MagicData-RAMC Dataset and Baseline

Contents

Description

The MagicData-RAMC corpus contains 180 hours of conversational speech data recorded from native speakers of Mandarin Chinese over mobile phones with a sampling rate of 16 kHz. The dialogs in MagicData-RAMC are classified into 15 diversified domains and tagged with topic labels, ranging from science and technology to ordinary life. Accurate transcription and precise speaker voice activity timestamps are manually labeled for each sample. Speakers' detailed information is also provided. As a Mandarin speech dataset designed for dialog scenarios with high quality and rich annotations, MagicData-RAMC enriches the data diversity in the Mandarin speech community and allows extensive research on a series of speech-related tasks, including automatic speech recognition, speaker diarization, topic detection, keyword search, text-to-speech, etc. We also conduct several relevant tasks and provide experimental results to help evaluate the dataset.

Download

The dataset can be downloaded on openslr.

Speaker Diarization Task

For speaker diarization track, we use VBHMM x-vectors (aka VBx) trained by VoxCeleb Data (openslr-49) and CN-Celeb Corpus (openslr-82) on this task. X-vectors embeddings are extracted by ResNet, and besides, agglomerative hierarchical clustering with variational Bayes HMM resegmentation are conducted to get final result.

Data Preparation:

Run prepare_magicdata_160h.py under scripys folder.

Testing & Scoring:

./run.sh

For scoring, DIHARD Socring Tools could be used to calculate DER, JER and so on. We already add this repo as a git submodule under our project.
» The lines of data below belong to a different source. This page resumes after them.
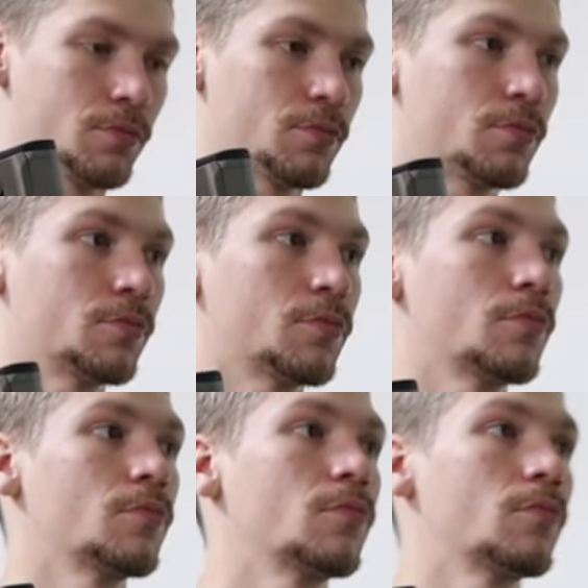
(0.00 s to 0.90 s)
And
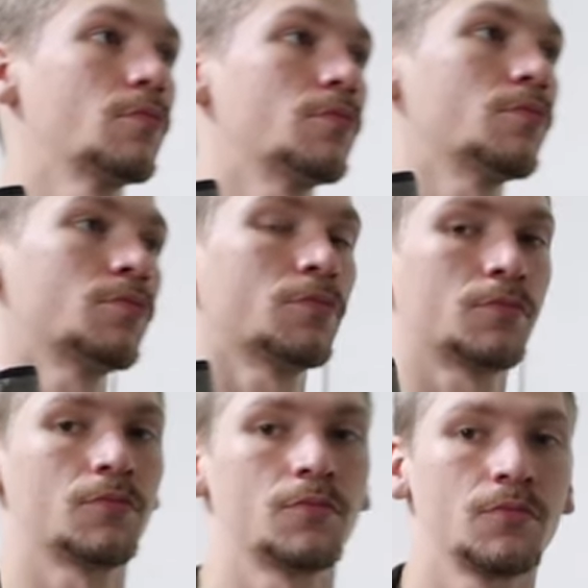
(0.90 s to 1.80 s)
this is
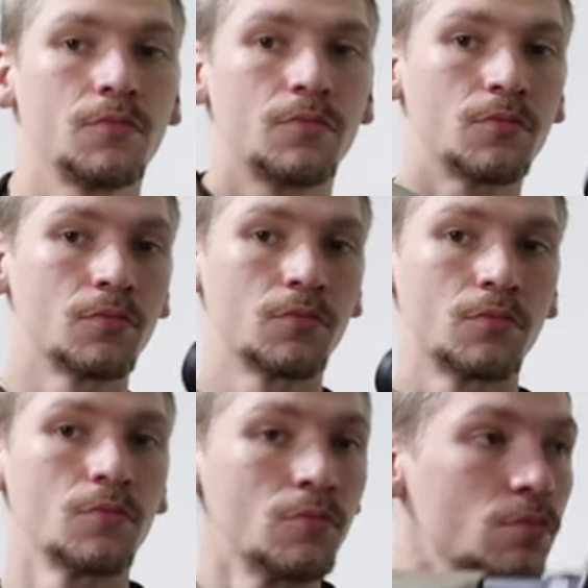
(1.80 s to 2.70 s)
especially important with
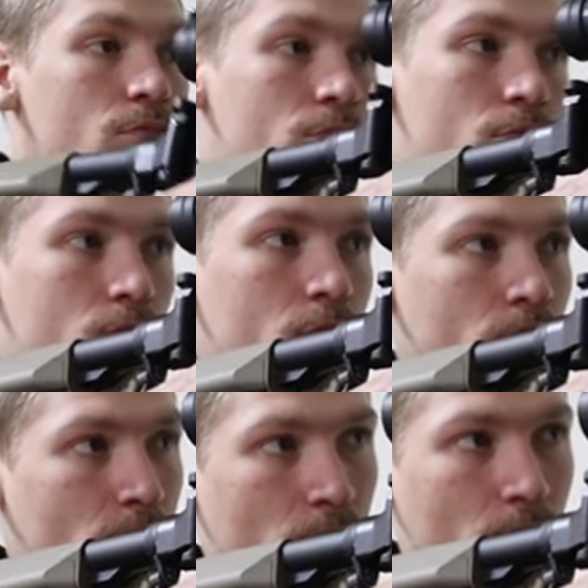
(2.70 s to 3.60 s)
guns like
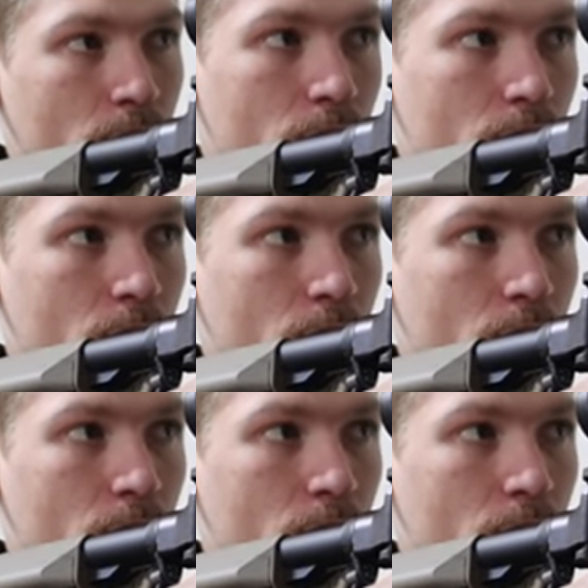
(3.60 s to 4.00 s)
FALs, like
git submodule update --init --recursive
cd sd/dscore
python score.py --collar 0.25 -r ${groundtruth_rttm} -s ${predicted_rttm}

We formulate CDER (Conversational Diarization Error Rate) to evaluate the performance of the speaker diarization system on the sentence level under conversational scenario. Our CDER-Metric could be used to calculate CDER.

cd sd/CDER-Metric
python score.py -r ${groundtruth_rttm} -s ${predicted_rttm}

Result:

Method	Subset	DER (collar 0.25)	DER (collar 0)	JER	CDER
VBx	MagicData-RAMC Dev	5.57	17.48	45.73	26.9
VBx	MagicData-RAMC Test	7.96	19.90	47.49	28.2

Note that we will provide CSSD-Test set on Sep, 8, 2022. All participates should submit results on CSSD-Test set before Sep, 10, 2022. And we will score and rank according to submitted results. All papers could use MagicData-RAMC Dev and MagicData-RAMC Test to evaluate proposed methods.

ASR Task

For ASR track, we use Conformer implemented by Espnet to conduct speech recognition. 160h development set is devided into two part: 140h audio recordings are merged with MAGICDATA Mandarin Chinese Read Speech Corpus (openslr-68) for training, while the other 20h audio recordings are reserved for testing.

Data Preparation:

Run prepare_magicdata_160h.py and prepare_magicdata_750h.py under scripys folder.

Network Training:

./run.sh

Decoding & Scoring:

For scoring, sclite of Espnet could be used to obtain WER.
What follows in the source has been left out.